3.1 Understanding Basic Data Validation Techniques

3.1.1 Problem

You have data coming into your application, and you would like to filter or reject data that might be malicious.

3.1.2 Solution

Perform data validation at all levels whenever possible. At the very least, make sure data is filtered on input.

Match constructs that are known to be valid and harmless. Reject anything else.

In addition, be sure to be skeptical about any data coming from a potentially insecure channel. In a client-server architecture, for example, even if you wrote the client, the server should never assume it is talking to a trusted client.

3.1.3 Discussion

Applications should not trust any external input. We have often seen situations in which people had a custom client-server application and the application developer assumed that, because the client was written in house by trusted, strong coders, there was nothing to worry about in terms of malicious data being injected.

Those kinds of assumptions lead people to do things that turn out badly, such as embedding in a client SQL queries or shell commands that get sent to a server and executed. In such a scenario, an attacker who is good at reverse engineering can replace the SQL code in the client-side binary with malicious SQL code (perhaps code that reads private records or deletes important data). The attacker could also replace the actual client with a handcrafted client.

In many situations, an attacker who does not even have control over the client is nevertheless able to inject malicious data. For example, he might inject bogus data into the network stream. Cryptography can sometimes help, but even then, we have seen situations in which the attacker did not need to send data that decrypted properly to cause a problem—for example, as a buffer overflow in the portion of an application that does the decryption.

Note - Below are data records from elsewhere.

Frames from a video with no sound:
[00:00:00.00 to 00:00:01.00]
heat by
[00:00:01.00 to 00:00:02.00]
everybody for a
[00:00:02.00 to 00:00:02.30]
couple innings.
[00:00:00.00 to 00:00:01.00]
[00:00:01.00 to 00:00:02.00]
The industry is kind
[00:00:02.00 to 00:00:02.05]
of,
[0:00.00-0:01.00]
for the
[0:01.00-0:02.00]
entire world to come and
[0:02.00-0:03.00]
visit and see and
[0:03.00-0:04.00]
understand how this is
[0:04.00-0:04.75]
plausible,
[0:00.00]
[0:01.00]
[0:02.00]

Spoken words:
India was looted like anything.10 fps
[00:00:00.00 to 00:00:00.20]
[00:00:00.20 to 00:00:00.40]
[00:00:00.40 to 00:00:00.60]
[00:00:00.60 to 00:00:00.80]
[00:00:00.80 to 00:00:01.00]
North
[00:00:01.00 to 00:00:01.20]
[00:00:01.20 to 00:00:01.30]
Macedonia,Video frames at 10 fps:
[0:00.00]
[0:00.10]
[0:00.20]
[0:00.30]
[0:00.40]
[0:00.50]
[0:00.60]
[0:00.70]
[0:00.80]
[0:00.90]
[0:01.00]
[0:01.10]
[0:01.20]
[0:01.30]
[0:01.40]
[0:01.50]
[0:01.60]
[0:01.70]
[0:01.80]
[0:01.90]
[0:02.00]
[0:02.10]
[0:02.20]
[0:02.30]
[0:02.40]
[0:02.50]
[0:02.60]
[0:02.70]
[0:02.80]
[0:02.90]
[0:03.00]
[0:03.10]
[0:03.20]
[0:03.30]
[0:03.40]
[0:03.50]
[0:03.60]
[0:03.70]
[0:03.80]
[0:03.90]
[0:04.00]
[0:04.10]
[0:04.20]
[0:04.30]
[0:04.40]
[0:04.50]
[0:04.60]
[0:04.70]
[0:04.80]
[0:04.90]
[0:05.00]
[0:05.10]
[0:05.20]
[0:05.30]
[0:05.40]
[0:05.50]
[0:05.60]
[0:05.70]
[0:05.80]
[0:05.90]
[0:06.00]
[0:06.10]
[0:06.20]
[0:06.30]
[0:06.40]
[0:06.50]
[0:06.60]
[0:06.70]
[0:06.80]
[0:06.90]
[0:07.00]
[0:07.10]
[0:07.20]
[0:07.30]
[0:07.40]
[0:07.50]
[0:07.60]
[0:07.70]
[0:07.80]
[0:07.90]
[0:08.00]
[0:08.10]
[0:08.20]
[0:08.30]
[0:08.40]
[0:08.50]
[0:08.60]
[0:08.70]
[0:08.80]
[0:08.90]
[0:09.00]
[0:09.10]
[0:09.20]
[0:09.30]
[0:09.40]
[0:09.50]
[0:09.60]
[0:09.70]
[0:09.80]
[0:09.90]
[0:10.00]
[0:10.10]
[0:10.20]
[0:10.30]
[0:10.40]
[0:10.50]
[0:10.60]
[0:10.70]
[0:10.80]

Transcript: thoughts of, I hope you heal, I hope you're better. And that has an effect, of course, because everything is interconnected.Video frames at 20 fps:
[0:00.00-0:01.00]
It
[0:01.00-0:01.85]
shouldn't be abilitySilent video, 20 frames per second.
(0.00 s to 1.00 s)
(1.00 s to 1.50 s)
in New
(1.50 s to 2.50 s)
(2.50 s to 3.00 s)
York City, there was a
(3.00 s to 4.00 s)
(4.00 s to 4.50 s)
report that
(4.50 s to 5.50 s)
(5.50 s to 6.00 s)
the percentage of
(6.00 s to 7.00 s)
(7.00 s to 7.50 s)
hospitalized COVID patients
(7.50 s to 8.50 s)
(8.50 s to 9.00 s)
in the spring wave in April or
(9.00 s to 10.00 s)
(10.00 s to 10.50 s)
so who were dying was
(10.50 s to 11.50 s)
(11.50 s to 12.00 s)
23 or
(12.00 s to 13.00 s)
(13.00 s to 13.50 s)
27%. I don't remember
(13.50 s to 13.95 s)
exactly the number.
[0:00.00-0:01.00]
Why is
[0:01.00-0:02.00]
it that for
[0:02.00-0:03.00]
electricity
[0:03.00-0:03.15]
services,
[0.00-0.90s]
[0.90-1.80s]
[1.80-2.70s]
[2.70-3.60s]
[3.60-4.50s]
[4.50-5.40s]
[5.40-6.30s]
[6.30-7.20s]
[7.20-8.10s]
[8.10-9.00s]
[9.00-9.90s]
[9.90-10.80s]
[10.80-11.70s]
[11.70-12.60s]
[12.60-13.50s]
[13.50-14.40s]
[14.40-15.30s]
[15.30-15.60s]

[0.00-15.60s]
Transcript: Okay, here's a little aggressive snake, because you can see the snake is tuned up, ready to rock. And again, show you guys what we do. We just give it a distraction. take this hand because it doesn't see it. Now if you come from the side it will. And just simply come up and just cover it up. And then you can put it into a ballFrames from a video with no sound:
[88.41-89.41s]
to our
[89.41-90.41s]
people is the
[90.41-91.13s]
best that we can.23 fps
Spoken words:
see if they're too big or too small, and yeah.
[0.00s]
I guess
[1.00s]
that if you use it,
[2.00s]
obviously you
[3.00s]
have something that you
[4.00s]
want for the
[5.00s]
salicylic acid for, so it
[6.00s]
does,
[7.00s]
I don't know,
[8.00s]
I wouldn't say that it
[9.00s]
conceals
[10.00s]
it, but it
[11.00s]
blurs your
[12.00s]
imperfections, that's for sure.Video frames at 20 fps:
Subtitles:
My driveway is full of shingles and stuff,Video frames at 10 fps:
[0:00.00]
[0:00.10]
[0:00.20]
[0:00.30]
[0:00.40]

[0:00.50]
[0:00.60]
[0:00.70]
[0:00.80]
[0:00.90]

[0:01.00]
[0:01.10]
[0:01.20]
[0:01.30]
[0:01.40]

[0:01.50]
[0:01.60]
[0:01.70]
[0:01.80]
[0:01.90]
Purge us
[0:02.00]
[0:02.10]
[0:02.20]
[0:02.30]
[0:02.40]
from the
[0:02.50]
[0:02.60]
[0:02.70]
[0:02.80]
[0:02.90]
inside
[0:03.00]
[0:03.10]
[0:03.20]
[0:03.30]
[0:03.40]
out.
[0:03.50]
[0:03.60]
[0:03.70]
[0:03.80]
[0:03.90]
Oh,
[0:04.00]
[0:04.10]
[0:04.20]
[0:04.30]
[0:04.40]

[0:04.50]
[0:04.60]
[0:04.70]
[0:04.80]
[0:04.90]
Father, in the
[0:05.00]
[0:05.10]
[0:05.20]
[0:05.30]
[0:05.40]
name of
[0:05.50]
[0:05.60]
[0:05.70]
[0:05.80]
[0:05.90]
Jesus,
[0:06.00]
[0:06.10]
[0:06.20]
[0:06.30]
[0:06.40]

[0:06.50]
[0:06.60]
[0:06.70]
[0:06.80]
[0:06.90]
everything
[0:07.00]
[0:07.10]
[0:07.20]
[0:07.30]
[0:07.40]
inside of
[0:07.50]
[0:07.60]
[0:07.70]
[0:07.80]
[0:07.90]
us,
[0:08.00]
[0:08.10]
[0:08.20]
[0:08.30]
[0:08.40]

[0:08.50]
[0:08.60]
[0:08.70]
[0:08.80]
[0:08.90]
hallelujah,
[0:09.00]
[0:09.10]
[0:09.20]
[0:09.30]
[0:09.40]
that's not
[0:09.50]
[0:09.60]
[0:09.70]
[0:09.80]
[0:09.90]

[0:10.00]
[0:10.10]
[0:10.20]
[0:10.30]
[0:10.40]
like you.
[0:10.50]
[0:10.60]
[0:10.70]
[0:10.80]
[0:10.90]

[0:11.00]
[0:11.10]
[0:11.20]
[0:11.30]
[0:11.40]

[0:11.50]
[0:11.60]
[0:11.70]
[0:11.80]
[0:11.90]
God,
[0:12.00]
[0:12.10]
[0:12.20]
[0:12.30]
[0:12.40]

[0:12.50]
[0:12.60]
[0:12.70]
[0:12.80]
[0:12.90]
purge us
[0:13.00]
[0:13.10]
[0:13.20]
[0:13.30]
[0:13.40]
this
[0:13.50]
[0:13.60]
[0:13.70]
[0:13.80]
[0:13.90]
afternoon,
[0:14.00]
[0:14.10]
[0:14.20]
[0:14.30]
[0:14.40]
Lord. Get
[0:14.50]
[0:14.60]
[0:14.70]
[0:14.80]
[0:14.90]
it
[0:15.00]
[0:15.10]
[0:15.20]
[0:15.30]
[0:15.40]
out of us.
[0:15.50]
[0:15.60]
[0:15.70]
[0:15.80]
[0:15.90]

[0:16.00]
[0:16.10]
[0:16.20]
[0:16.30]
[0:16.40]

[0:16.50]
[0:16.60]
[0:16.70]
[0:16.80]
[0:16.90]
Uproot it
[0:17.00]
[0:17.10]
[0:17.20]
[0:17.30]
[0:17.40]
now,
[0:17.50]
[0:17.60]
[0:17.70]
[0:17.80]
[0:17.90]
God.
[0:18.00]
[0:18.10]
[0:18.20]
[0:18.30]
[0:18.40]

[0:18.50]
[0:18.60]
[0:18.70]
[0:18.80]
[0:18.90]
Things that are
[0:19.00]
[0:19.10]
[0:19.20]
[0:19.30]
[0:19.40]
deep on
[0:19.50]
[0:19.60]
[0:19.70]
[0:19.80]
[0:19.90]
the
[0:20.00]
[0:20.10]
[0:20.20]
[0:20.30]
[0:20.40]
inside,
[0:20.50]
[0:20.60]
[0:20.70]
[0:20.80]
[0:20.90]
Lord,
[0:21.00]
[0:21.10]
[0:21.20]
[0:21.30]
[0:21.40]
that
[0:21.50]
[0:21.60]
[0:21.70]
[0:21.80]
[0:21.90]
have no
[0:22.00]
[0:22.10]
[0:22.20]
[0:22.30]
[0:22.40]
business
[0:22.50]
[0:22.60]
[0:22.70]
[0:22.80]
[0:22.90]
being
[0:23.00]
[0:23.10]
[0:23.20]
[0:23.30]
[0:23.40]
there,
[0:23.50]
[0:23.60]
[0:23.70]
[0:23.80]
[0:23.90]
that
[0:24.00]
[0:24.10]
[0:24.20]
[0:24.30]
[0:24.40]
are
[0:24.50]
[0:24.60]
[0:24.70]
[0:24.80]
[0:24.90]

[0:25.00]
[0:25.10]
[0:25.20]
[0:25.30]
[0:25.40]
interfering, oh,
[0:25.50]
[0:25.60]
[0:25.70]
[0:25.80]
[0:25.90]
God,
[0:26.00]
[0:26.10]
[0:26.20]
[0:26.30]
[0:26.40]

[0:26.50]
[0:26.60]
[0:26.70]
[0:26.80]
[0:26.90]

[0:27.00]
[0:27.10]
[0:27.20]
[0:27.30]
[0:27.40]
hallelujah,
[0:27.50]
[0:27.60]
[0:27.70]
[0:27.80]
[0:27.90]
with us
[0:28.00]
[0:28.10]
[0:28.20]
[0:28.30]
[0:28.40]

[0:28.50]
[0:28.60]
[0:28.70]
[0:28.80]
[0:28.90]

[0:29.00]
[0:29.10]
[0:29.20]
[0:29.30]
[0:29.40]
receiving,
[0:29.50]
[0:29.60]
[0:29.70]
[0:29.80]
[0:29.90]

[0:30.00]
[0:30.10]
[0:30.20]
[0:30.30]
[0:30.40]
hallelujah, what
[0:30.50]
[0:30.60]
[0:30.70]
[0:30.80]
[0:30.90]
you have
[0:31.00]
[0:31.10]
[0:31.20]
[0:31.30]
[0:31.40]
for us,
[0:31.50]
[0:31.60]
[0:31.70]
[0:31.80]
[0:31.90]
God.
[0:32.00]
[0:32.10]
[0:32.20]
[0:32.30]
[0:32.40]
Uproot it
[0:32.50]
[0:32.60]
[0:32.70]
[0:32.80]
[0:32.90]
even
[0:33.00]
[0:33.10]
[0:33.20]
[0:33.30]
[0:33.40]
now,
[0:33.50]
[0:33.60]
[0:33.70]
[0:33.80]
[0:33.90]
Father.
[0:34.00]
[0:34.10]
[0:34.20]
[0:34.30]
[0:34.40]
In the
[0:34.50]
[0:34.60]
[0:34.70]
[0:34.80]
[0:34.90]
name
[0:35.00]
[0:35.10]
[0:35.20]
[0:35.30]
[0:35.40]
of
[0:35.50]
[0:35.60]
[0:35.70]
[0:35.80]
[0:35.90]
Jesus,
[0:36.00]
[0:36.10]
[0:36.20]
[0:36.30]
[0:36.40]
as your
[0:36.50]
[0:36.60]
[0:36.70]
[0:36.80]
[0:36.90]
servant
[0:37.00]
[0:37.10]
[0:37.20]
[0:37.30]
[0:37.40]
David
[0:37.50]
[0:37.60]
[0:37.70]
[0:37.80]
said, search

You can regard input validation as a kind of access control mechanism. For example, you will generally want to validate that the person on the other end of the connection has the right credentials to perform the operations that she is requesting. However, when you're doing data validation, most often you'll be worried about input that might do things that no user is supposed to be able to do.

For example, an access control mechanism might determine whether a user has the right to use your application to send email. If the user has that privilege, and your software calls out to the shell to send email (which is generally a bad idea), the user should not be able to manipulate the data in such a way that he can do anything other than send mail as intended.

Let's look at basic rules for proper data validation:

Assume all input is guilty until proven otherwise.

As we said earlier, you should never trust external input that comes from outside the trusted base. In addition, you should be very skeptical about which components of the system are trusted, even after you have authenticated the user on the other end!

Prefer rejecting data to filtering data.

If you determine that a piece of data might possibly be malicious, your best bet from a security perspective is to assume that using the data will screw you up royally no matter what you do, and act accordingly. In some environments, you might need to be able to handle arbitrary data, in which case you will need to treat all input in a way that ensures everything is benign. Avoid the latter situation if possible, because it is a lot harder to get right.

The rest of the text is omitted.